The NAND of the 3DS is about 1Giga-Byte (1x10^9) or a bit less than that.

 

[mitroux]

bkifft , my 3ds have this chip KLM2G1DEHE-B101 bundled in it and my 3dsxl has the toshiba THGBM4G3P1HBAIR , both chips are 2gb , if you don't believe me , i can post picsof both boards , and maybe that explains why some people got success with erasing their mmc while others can't

 

[mitroux]

http://www.datasheetarchive.com/dl/Datasheets-UD7/DSARS0015839.pdf

 

[bkifft]

bkifft , my 3ds have this chip KLM2G1DEHE-B101 bundled in it and my 3dsxl has the toshiba THGBM4G3P1HBAIR , both chips are 2gb , if you don't believe me , i can post picsof both boards , and maybe that explains why some people got success with erasing their mmc while others can't

if you are able to take good enough high res pictures to read the chip imprint i'd love those (not that i don't trust you, all the pics i always come up with are to low res to read shit).

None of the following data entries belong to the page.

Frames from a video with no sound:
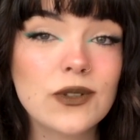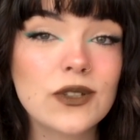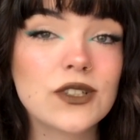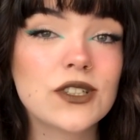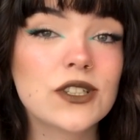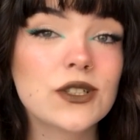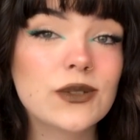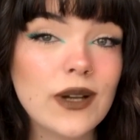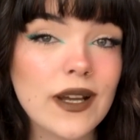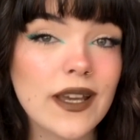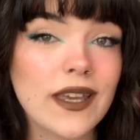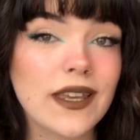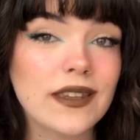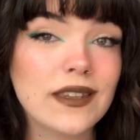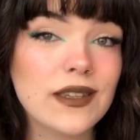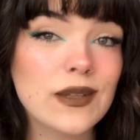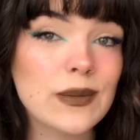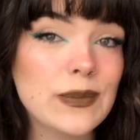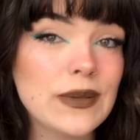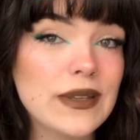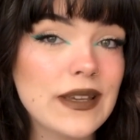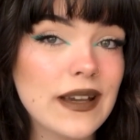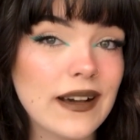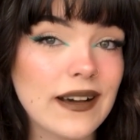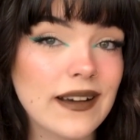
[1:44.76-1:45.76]
ułożyła jej
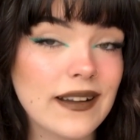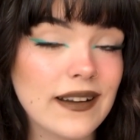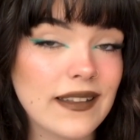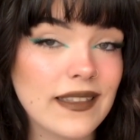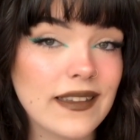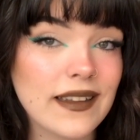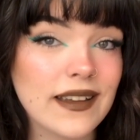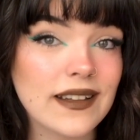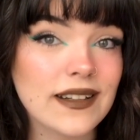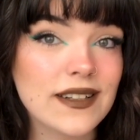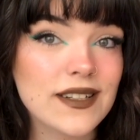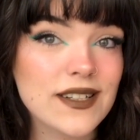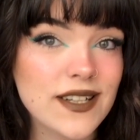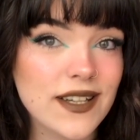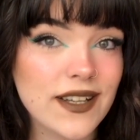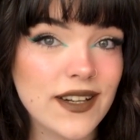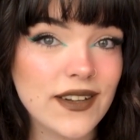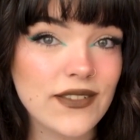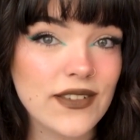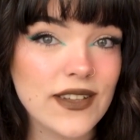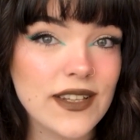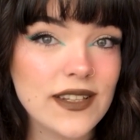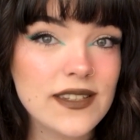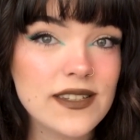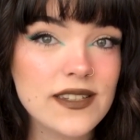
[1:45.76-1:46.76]
TBR na
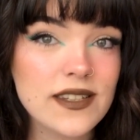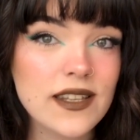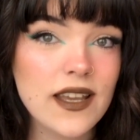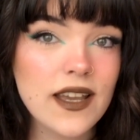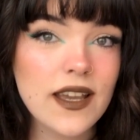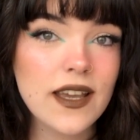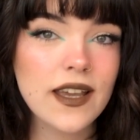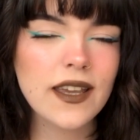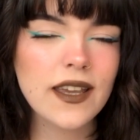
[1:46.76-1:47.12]
czerwiec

but the fact remains: the chips report themselves to be 1GB. In case you don't want to do the calculation by hand (and by god i don't want to do it again) just check the linux kernel output (dmesg) when you plug your 3DS (XL) in a regular SD reader and run linux.

 

[Elusivo]

If a hidden partition existed, the force erase would reveal it (the extra space available) no? as it would delete everything and any volume in it.

 

[ASUS]

When I put the SD adapter into the reader.

 

[bkifft]

If a hidden partition existed, the force erase would reveal it no? as it would delete everything and any volume in it.

in fact there are "hidden partitions" (at least they don't show up on windows): 2 1MB boot partitions and one 512kB replay attack proof storage. But they are all unused (the BOOTs are 0xF, the RAsomethingsomething is 0x0). And in the context SD/(e)MMC the word partition is a bit misleading: it's not like a regular HD partition (one physical drive chopped up) but are seen from the outside as physically independent data areas (kinda like a PC can have a HD and a floppy drive).